Ethnicity and Population Structure in Personal Naming Networks

Aleks pointed me to this recent article by Pablo Mateos, Paul Longley, and David O’Sullivan on one of my favorite topics.

The authors produced a potentially cool naming network of the city of Auckland New Zealand. I say “potentially cool” because I have such difficulty reading the article–I speak English, statistics, and a bit of political science and economics, but this one is written in heavy sociologese–that I can’t quite be sure what they’re doing. However, despite my (perhaps unfair) disdain for the particulars of their method, it’s probably good that they’re jumping in with this analysis. Others can take their data (and similar datasets from elsewhere) and do better. Ya gotta start somewhere, and the basic idea (to cluster first names that are associated with the same last names, and to cluster last names that are associated with the same first names) seems good.

I have to admit, though, that I was amused by the following line, which, amazingly, led off the paper:

Personal naming practices exist in all human groups and are far from random.
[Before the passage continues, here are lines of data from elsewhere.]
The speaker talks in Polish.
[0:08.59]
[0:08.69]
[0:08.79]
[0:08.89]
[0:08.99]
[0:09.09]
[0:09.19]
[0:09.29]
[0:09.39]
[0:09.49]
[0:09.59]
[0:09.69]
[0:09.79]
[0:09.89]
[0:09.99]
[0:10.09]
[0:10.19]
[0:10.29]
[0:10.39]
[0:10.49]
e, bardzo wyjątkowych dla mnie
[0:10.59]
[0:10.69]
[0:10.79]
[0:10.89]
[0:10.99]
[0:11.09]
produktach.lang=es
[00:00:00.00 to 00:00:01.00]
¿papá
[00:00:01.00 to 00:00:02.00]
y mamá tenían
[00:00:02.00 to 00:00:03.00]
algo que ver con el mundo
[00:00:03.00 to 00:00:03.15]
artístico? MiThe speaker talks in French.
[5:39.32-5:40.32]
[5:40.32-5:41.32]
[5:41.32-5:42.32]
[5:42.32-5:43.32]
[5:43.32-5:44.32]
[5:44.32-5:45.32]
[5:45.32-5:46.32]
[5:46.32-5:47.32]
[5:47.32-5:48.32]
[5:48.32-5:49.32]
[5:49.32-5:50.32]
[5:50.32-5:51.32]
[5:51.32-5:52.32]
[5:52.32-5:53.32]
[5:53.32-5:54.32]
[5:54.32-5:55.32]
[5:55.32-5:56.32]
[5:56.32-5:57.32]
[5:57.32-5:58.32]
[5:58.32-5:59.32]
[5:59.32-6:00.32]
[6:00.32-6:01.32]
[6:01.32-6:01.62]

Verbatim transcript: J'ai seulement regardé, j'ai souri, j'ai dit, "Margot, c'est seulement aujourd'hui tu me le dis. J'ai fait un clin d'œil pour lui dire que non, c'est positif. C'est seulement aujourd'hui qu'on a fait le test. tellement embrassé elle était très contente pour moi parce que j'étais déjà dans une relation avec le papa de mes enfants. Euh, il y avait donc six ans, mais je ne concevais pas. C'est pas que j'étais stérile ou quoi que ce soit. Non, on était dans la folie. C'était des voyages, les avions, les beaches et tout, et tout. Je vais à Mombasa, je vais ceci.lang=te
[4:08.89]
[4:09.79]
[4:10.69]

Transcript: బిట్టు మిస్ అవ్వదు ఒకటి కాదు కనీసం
Far from random, huh? Who’d a thunk it?

And also this:

Researchers have automatically classified the 2.5 million users of a mobile phone operator in Belgium into French and Flemish speaking communities based exclusively on the topological network structure of their 800 million phone calls and texts interactions [9]. In doing so they have demonstrated the enduring importance of linguistic and geographical barriers in the age of global mobile communications, and more importantly, that they can automatically be detected using network analysis.

OK, sure, any analysis of 2.5 million users is impressive on computational grounds alone, but . . . it’s hard to be impressed that you can automatically partition phone calls and texts from two different languages, right? It’s fine to do, but it’s hardly news that people like to talk in their own language.

This is partly what goes into the “sociologese” style of writing: a sort of flattening of affect, in which seemingly strange behaviors or findings are presented deadpan, while unremarkable observations can be touted as important.

P.S. [just added] This was just a coincidence—the above post about a month ago and was waiting its turn in the queue, whereas the item from yesterday was more recent—but it’s funny that I slammed economists one day and sociologist the next. I’m just full of stereotypes this week, I guess!

13 thoughts on “Ethnicity and Population Structure in Personal Naming Networks

  1. I don’t dissent from anything you say about sociology – to which I can add countless examples – but these guys, judging from their affiliation, are geographers, which perhaps makes it even worse…

  2. ” It’s fine to do, but it’s hardly news that people like to talk in their own language.”

    Agree (!), but still, you have to remember that this was said in Belgium, a member of the EUropean Union. In EU, saying such an obvious thing is revolutinary, since the EU barons seems to have forgotten it.

  3. Andrew, it’s almost like you missed the fact that they determined who is in which group SOLELY from the network structure. Yeah, it wouldn’t have been hard to do it by looking at the languages they used in the texts, but that’s not how they did it!

    I’m still not sure the result is surprising — it seems much like the example of separating liberal and conservative books by looking at the “people who bought X also bought Y” relationships on Amazon, which turned out to be pretty easy I think — but at least it’s a lot harder than saying “hey, I bet the people who send texts in Flemish are Flemish.”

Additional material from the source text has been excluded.